Бродяжница бросила последний тревожный взгляд на ученицу и заставила себя вернуться к насущным делам: развести костёр, заварить целебный отвар… Она чувствовала, что вот-вот заснёт, но никак не могла этого допустить. Всё тело, и в особенности левая нога, молило о пощаде, о хотя бы минутном отдыхе… Нет.
Они опять были в пути. Постоянно идти, переставлять ноги одну за другой, двигаться – лучшее средство от сонливости, которое Бродяжница смогла придумать. Она грезила о своих прекрасных лошадях. Представляла, как горделиво Крахт гарцует в лучах тёплого летнего солнца, как Лана вместе с их крошечным жеребёнком спешит к водопою, опускает свою тёплую и такую мягкую нежную морду в ледяную родниковую воду… В ледяную воду… Бродяжница тряхнула головой и с усилием открыла глаза. Видно, какое-то время она продолжала идти в полузабытьи. Лямки, сооружённые ею дабы проще тянуть нарты, повешенные на плечи, растёрли кожу под грубым дорожным плащом и двумя домоткаными рубашками в кровь. Бродяжница не могла потерять Линёну. Не теперь, когда эта девочка помогла старым ранам от смерти Учителя начать затягиваться. Не сейчас, когда Бродяжница, посторонняя, дала отцу этой юной девушки слово вернуть его дочь в полной сохранности.
Бродяжница отчётливо поняла: теперь она будет двигаться только вперёд и вперёд так долго, как только сможет. Остановиться сейчас означало бы сдаться, потому что малейшее промедление усыпит её. Сил заставить себя подняться и вновь идти дальше не хватит.
На улице немного потеплело, и снег услужливо подтаял. Идти по нему стало ещё труднее. Ноги проваливались сквозь застывшую твёрдую ледяную корку, и застревали намертво. Скорость, с которой передвигались нарты следом за впряжённой в них девушкой, заметно снизилась.
Когда Бродяжница опять упала, она сильно порезала руки о наст. Это не имело значения. Она безучастно отметила, что следы, служившие ей ориентиром, читались всё лучше, даже в опускавшихся сумерках. Не больше трёх дней пути. Но Линёна была уже отмечена печатью смерти. Как и предупреждал Аристарх: язык, дёсны, щёки – всё покрывали тёмные пятна. Их ни с чем нельзя было перепутать.
Ночной лес сегодня казался тише обычного. В голове каждый раз гулко отзывался звук от малейшей хрустнувшей ветки, ненароком попавшейся под руку.

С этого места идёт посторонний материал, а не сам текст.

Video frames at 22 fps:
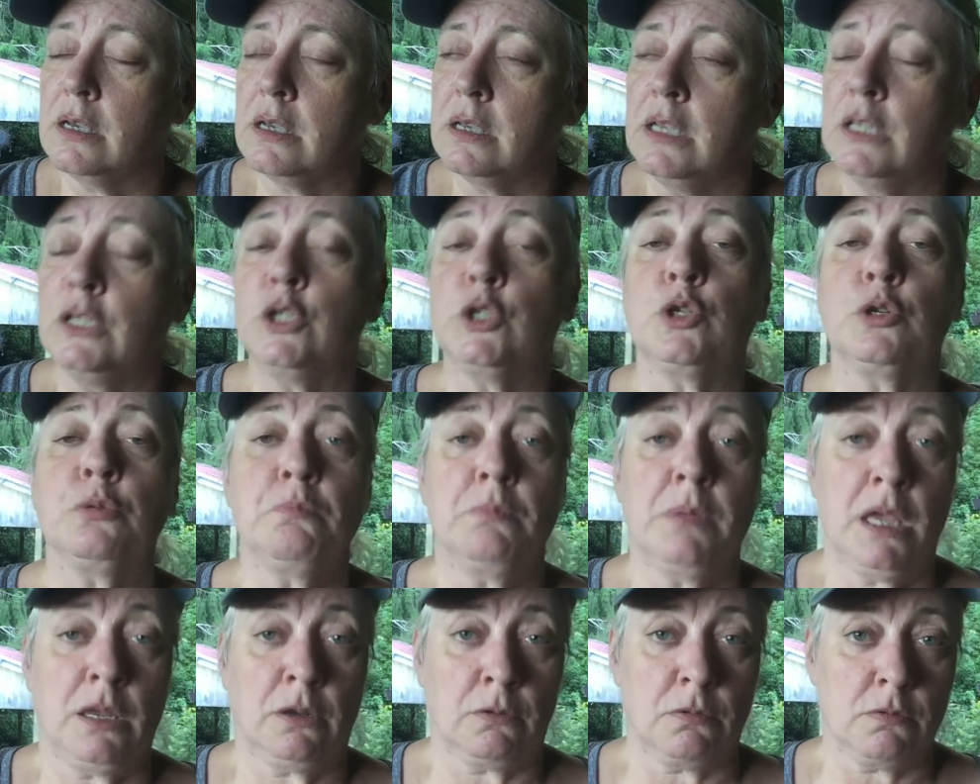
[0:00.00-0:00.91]

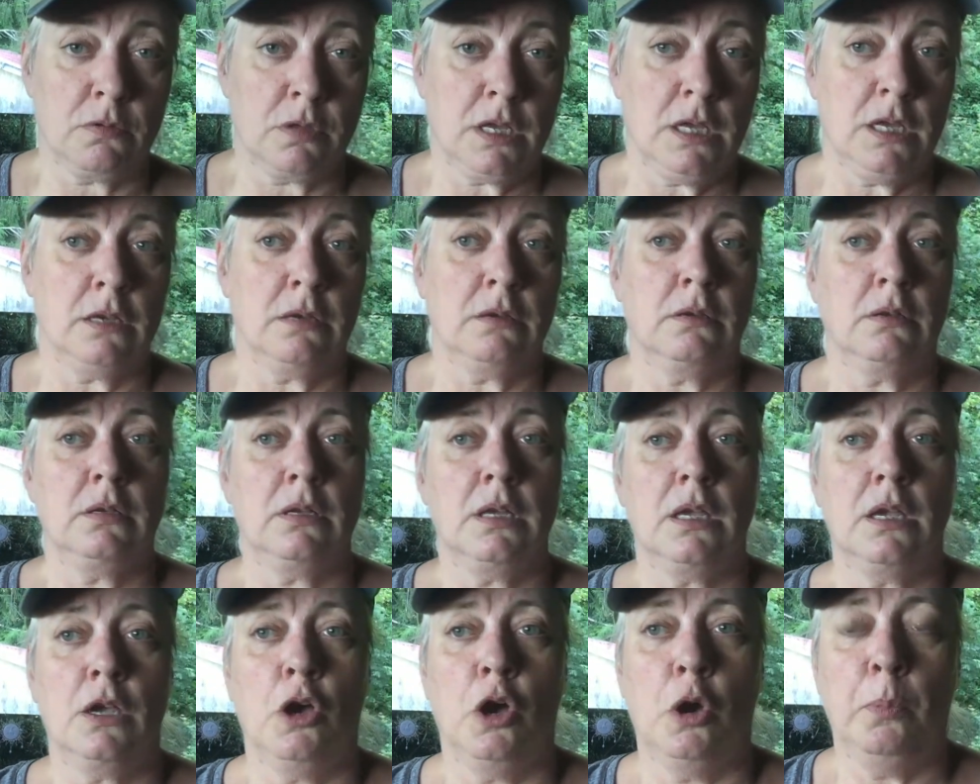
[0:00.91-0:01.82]
instrumental in
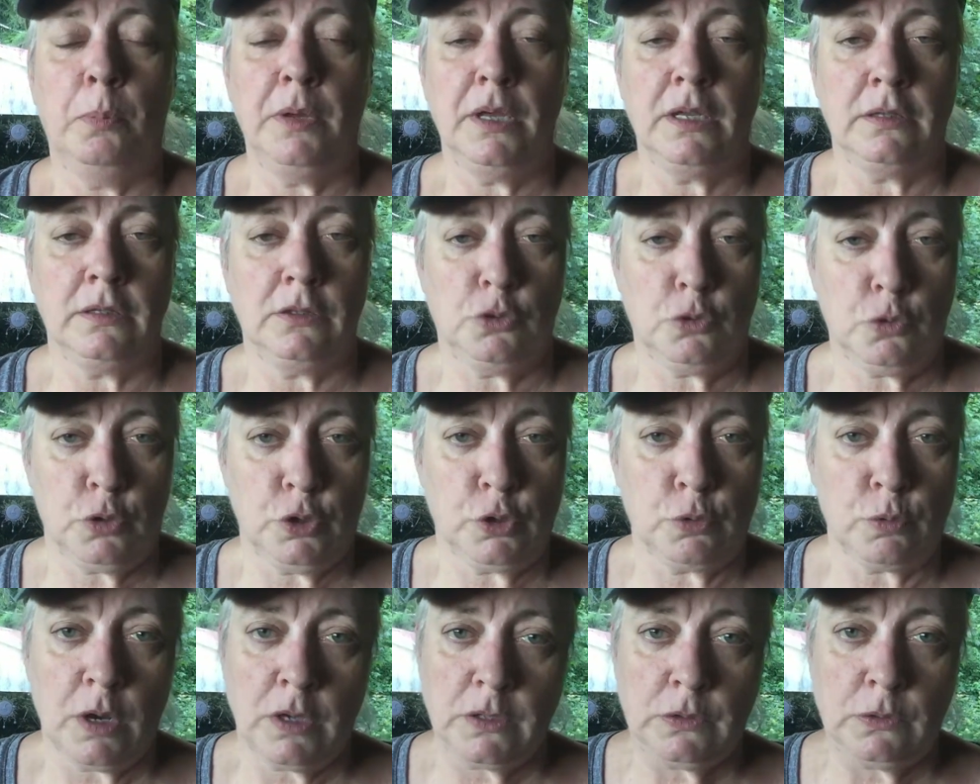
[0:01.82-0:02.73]
helping
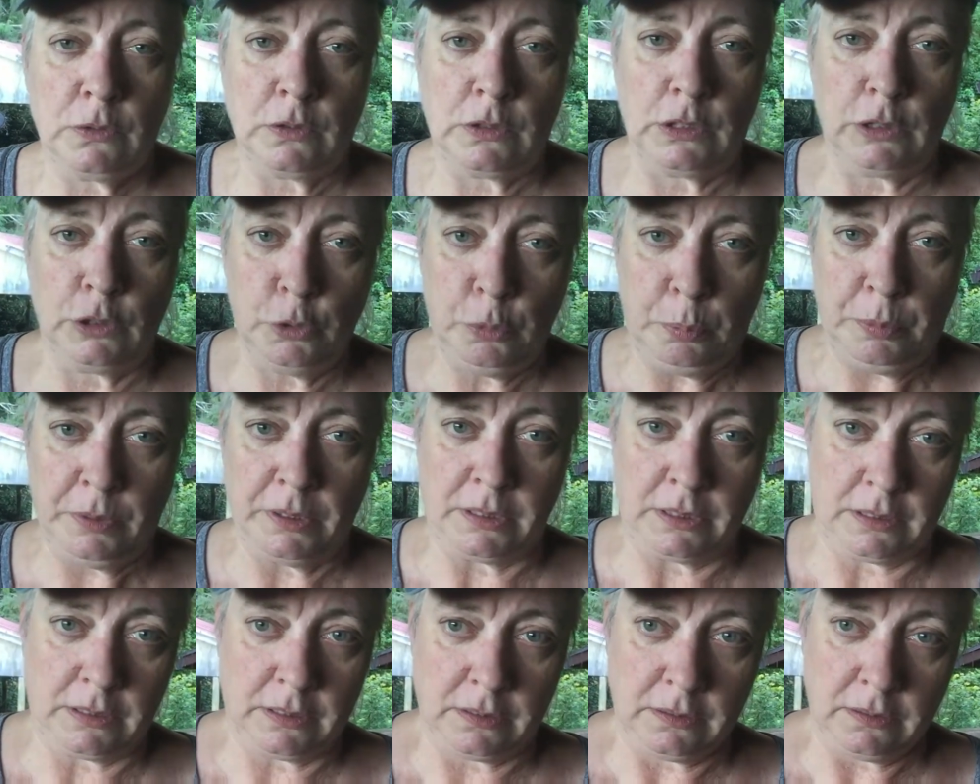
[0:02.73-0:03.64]
George Russell's
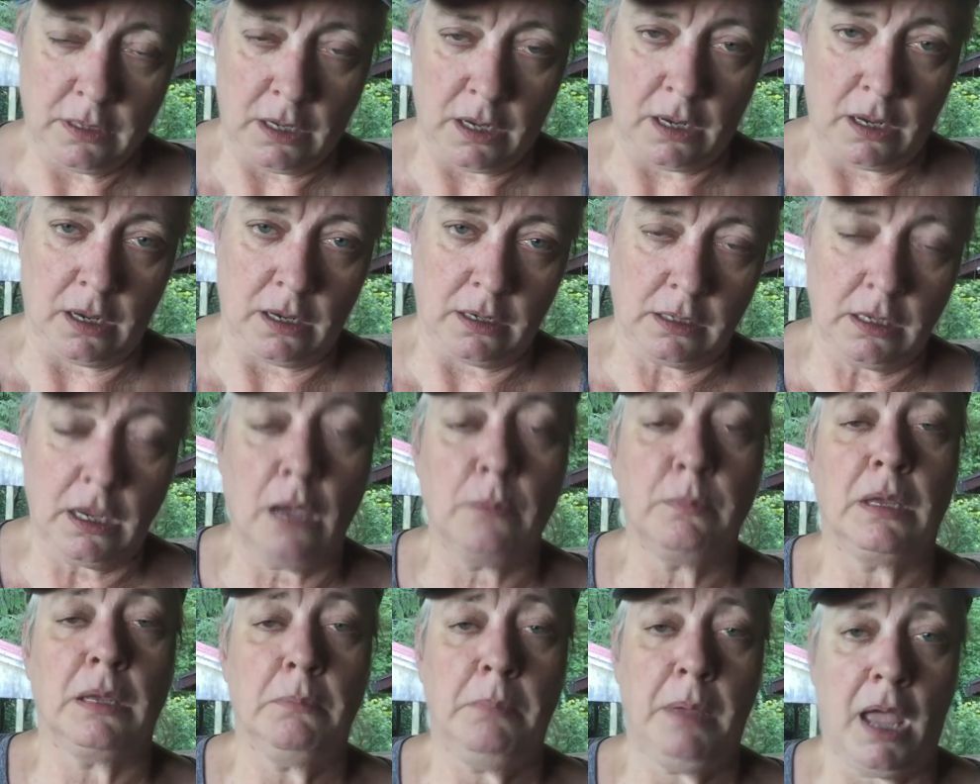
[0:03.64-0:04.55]
lupins
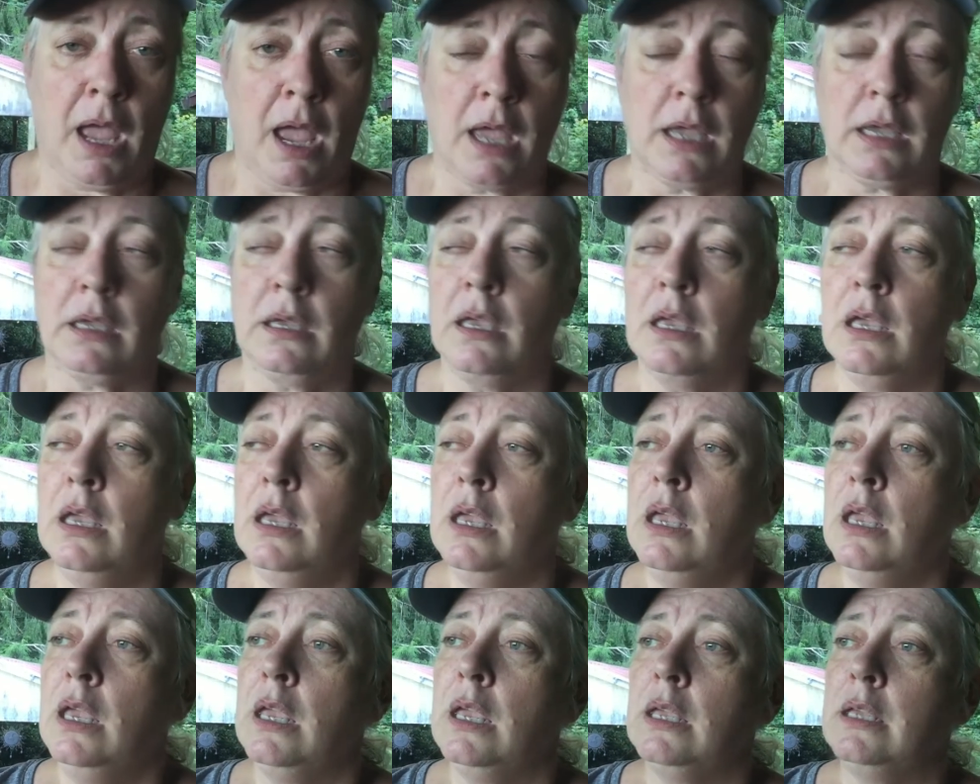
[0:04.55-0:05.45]
coming back
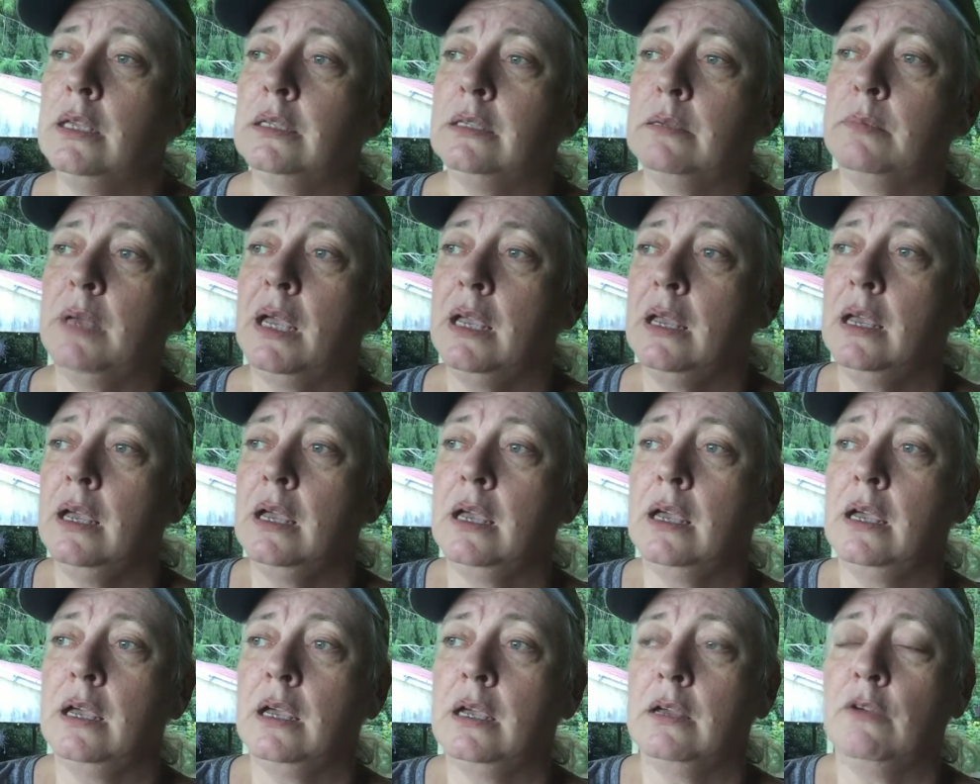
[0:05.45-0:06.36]
is
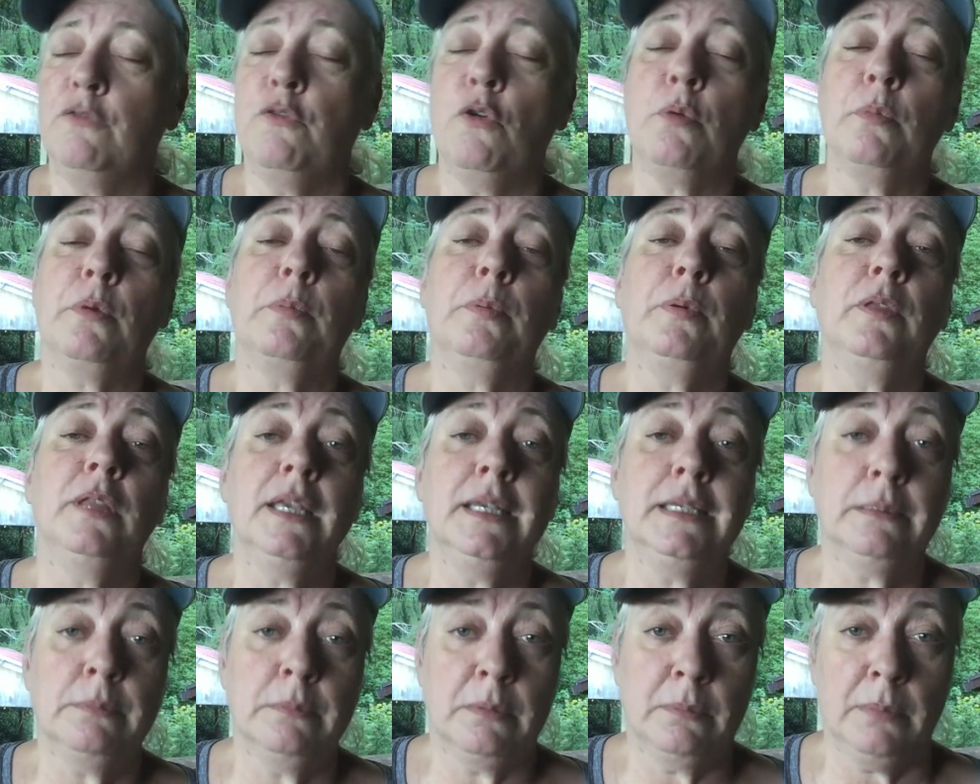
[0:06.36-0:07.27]
a former
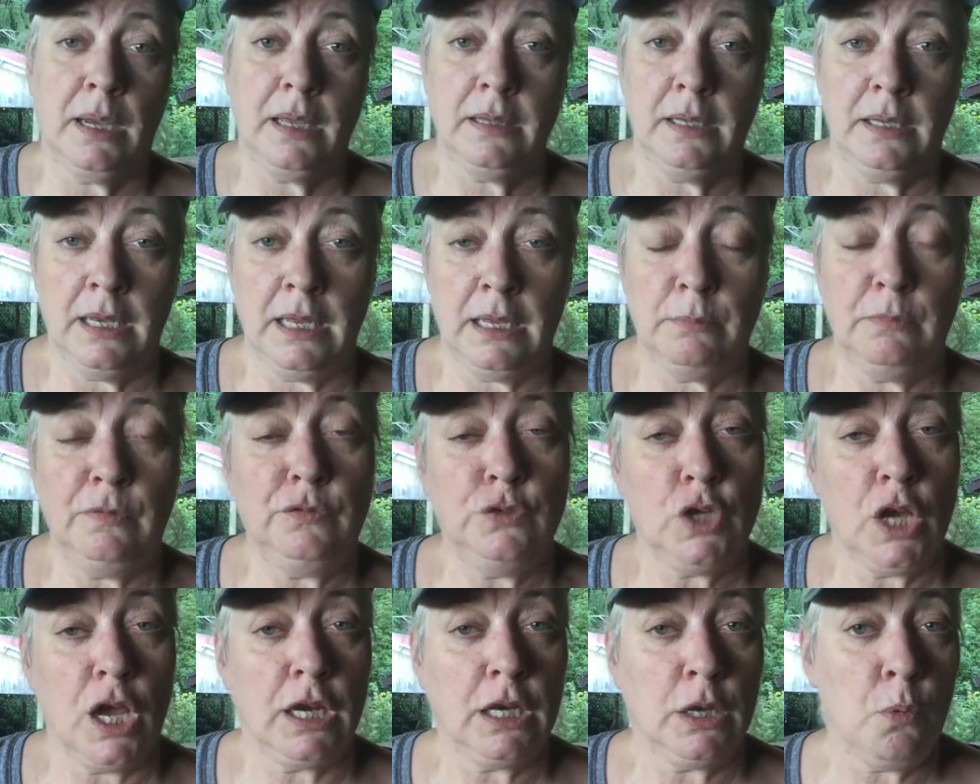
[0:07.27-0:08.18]
policeman by the name of
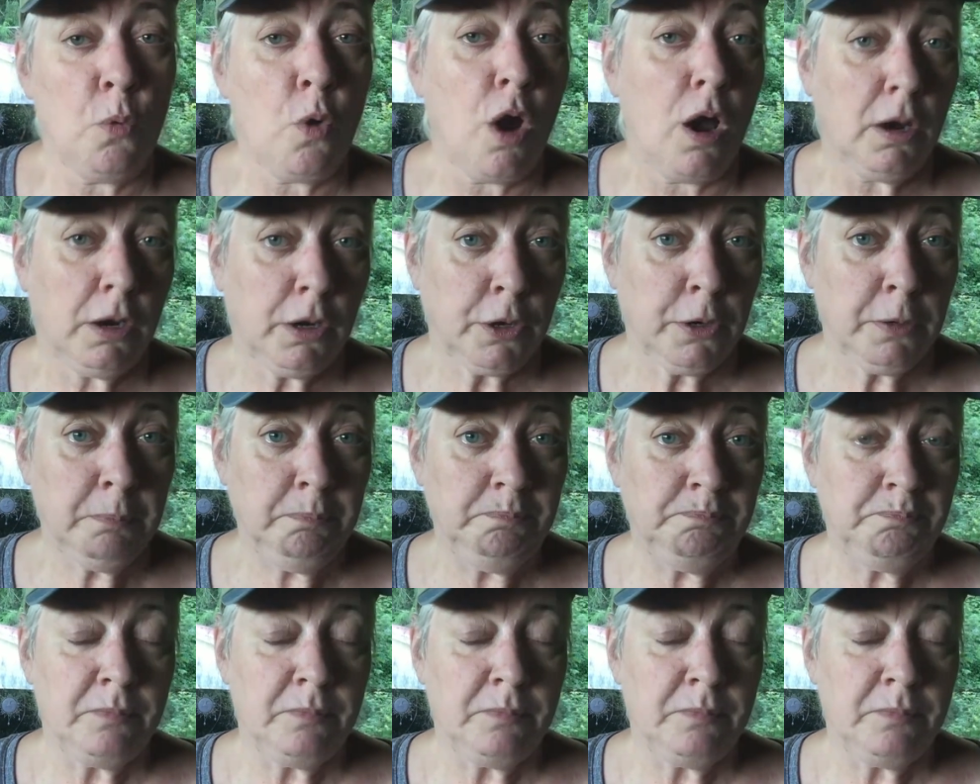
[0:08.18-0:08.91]
Johnny Walker.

Незачем было заботиться о бесшумности передвижения. Вряд ли случайный свидетель, заметив их, изменил бы бытность в худшую сторону.
Бродяжница боролась отчаянно. Чувство безысходности даже прибавило ей сил, но потом её шаги снова замедлились. Кого она снова обманывает? Три дня пути… Линёна может не дожить до рассвета.

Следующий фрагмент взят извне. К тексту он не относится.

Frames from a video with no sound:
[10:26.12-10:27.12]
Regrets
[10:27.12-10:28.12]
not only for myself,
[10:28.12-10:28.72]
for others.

– Бродяжница! Бродяжница! Это Вы! Да стойте же!
Бродяжница растянула рот в странной нервной улыбке и поправила лямки на плечах. Боль, которую они ей причиняли, она давно перестала чувствовать. Не хватало ещё, чтобы ей докучали голоса. Аристарх должен быть впереди – в трёх днях пути отсюда – она это точно знала – но никак не сзади.
Аристарх тихо выругался про себя и, не сбавляя шага, опять крикнул:
– Да остановитесь же, наконец! Мне Вас никак не нагнать!

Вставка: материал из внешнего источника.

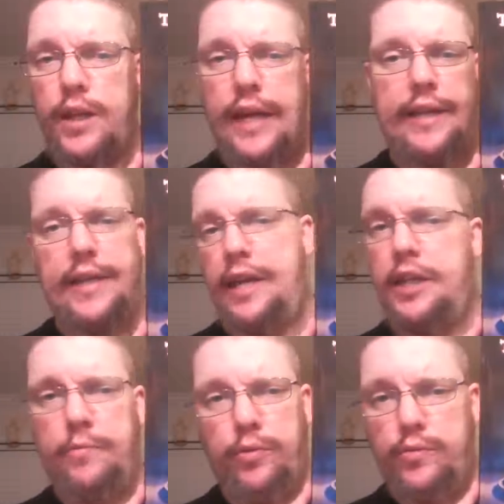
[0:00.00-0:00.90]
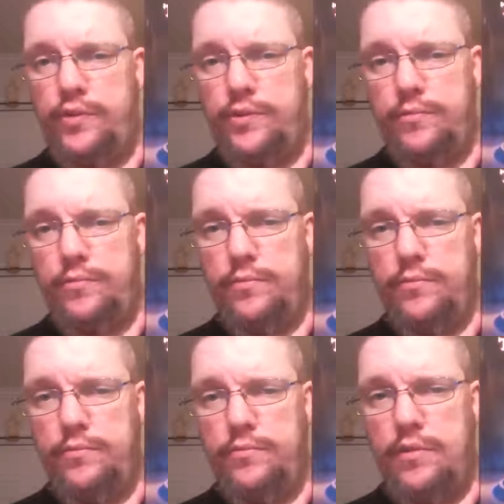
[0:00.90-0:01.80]
and Kinky Boots.
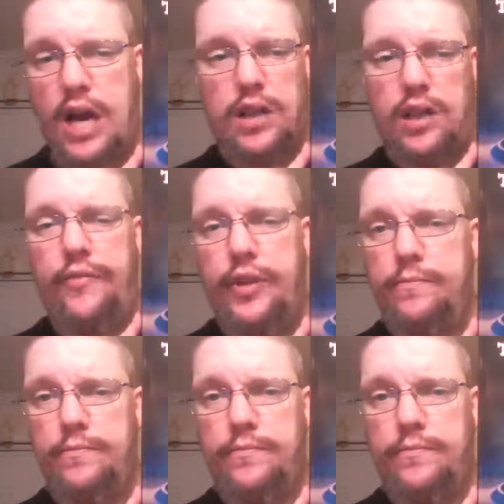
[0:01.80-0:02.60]
I love it.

Голос звучал уже громко и отчётливо. Это неприятно удивило Бродяжницу. Она невольно обернулась в поисках источника шума, каким бы он ни был: воображаемым или реальным, и замерла. Если Аристарх, надёжно укутанный от мороза в утеплённый сюртук, с обмотанным вокруг шеи шерстяным шарфом, не был реальностью, то ей оставалось только провалиться сквозь землю.
– Бродяжница! Вы слышите меня? Что с вами стряслось?
Бродяжница почувствовала, как подкашиваются колени в ослабевших ногах, но заставила себя собраться. Теперь, когда она больше не торопилась нагнать его, Аристарх приближался очень быстро. Бродяжница высвободилась от опостылевших лямок и отдала всё своё внимание Линёне. Та была по-прежнему страшно бледна и совсем не шевелилась. Только бы ещё не было слишком поздно!